● **Task brief**: Would you write out the entries again, exactly as they are, but without images?
***** Material for this exercise
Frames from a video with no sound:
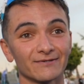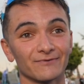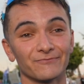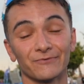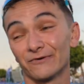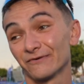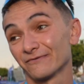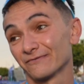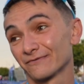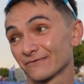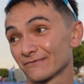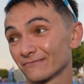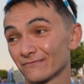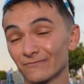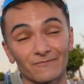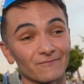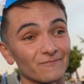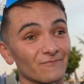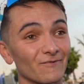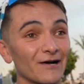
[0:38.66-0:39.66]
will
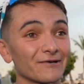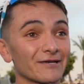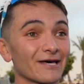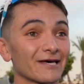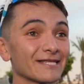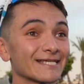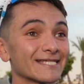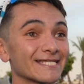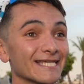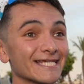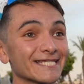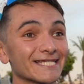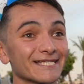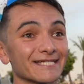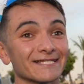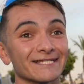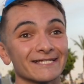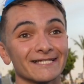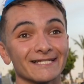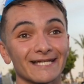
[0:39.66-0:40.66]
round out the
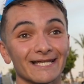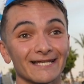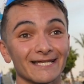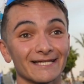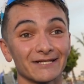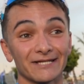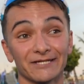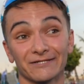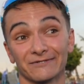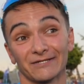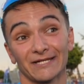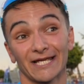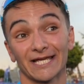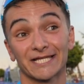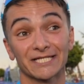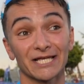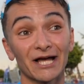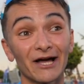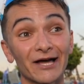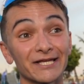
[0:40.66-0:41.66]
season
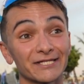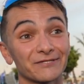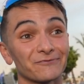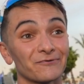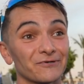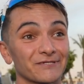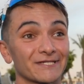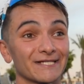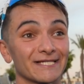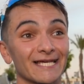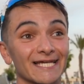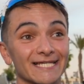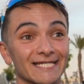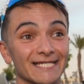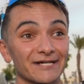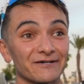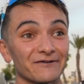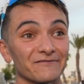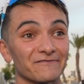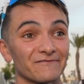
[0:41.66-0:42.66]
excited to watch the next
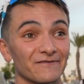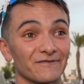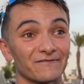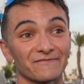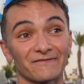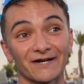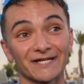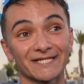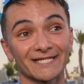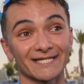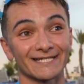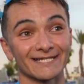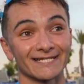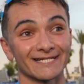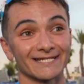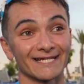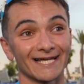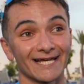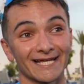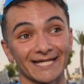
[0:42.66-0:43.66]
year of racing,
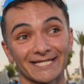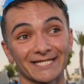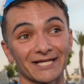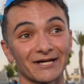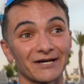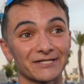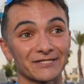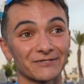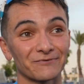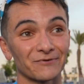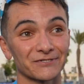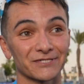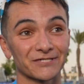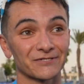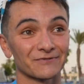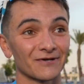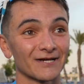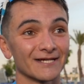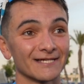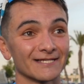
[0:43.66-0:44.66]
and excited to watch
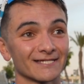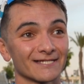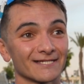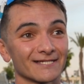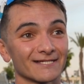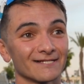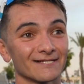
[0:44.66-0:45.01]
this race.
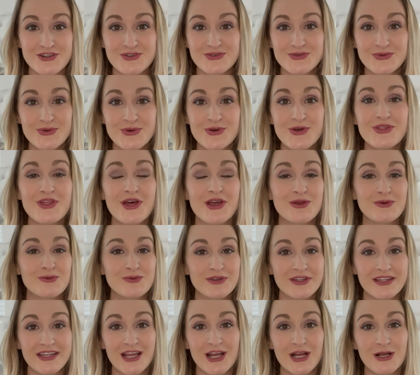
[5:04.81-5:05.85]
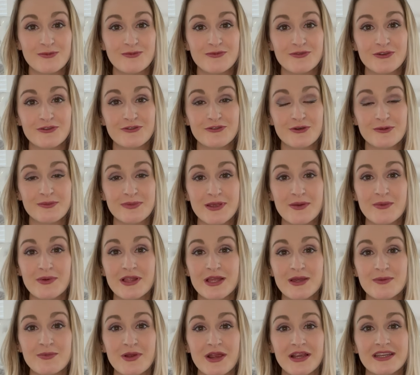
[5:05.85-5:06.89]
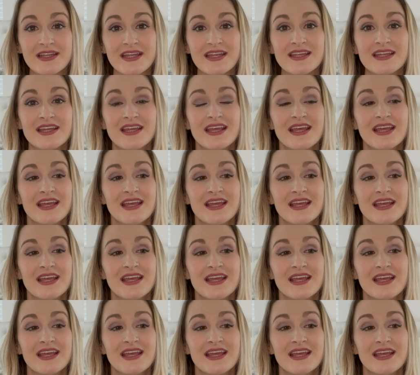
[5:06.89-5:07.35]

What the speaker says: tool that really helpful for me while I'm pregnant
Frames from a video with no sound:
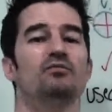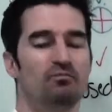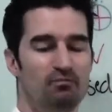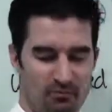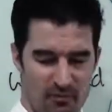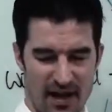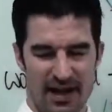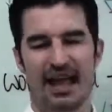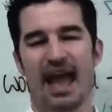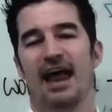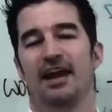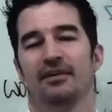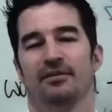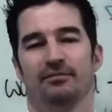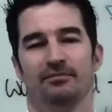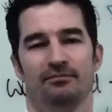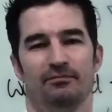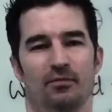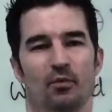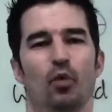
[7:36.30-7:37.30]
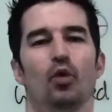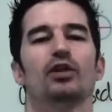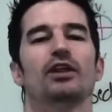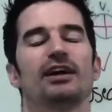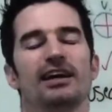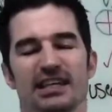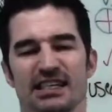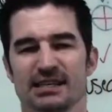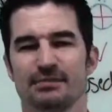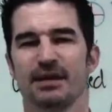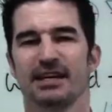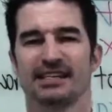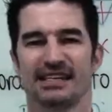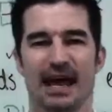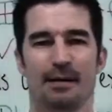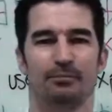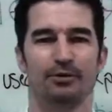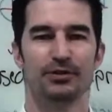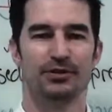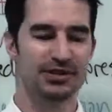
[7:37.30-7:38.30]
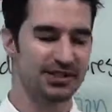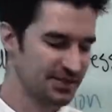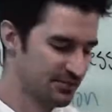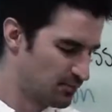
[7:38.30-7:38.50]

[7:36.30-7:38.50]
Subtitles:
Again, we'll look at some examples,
**********
● **Result of this exercise**:
Frames from a video with no sound:
[0:38.66-0:39.66]
will
[0:39.66-0:40.66]
round out the
[0:40.66-0:41.66]
season
[0:41.66-0:42.66]
excited to watch the next
[0:42.66-0:43.66]
year of racing,
[0:43.66-0:44.66]
and excited to watch
[0:44.66-0:45.01]
this race.
[5:04.81-5:05.85]
[5:05.85-5:06.89]
[5:06.89-5:07.35]

What the speaker says: tool that really helpful for me while I'm pregnant
Frames from a video with no sound:
[7:36.30-7:37.30]
[7:37.30-7:38.30]
[7:38.30-7:38.50]

[7:36.30-7:38.50]
Subtitles:
Again, we'll look at some examples,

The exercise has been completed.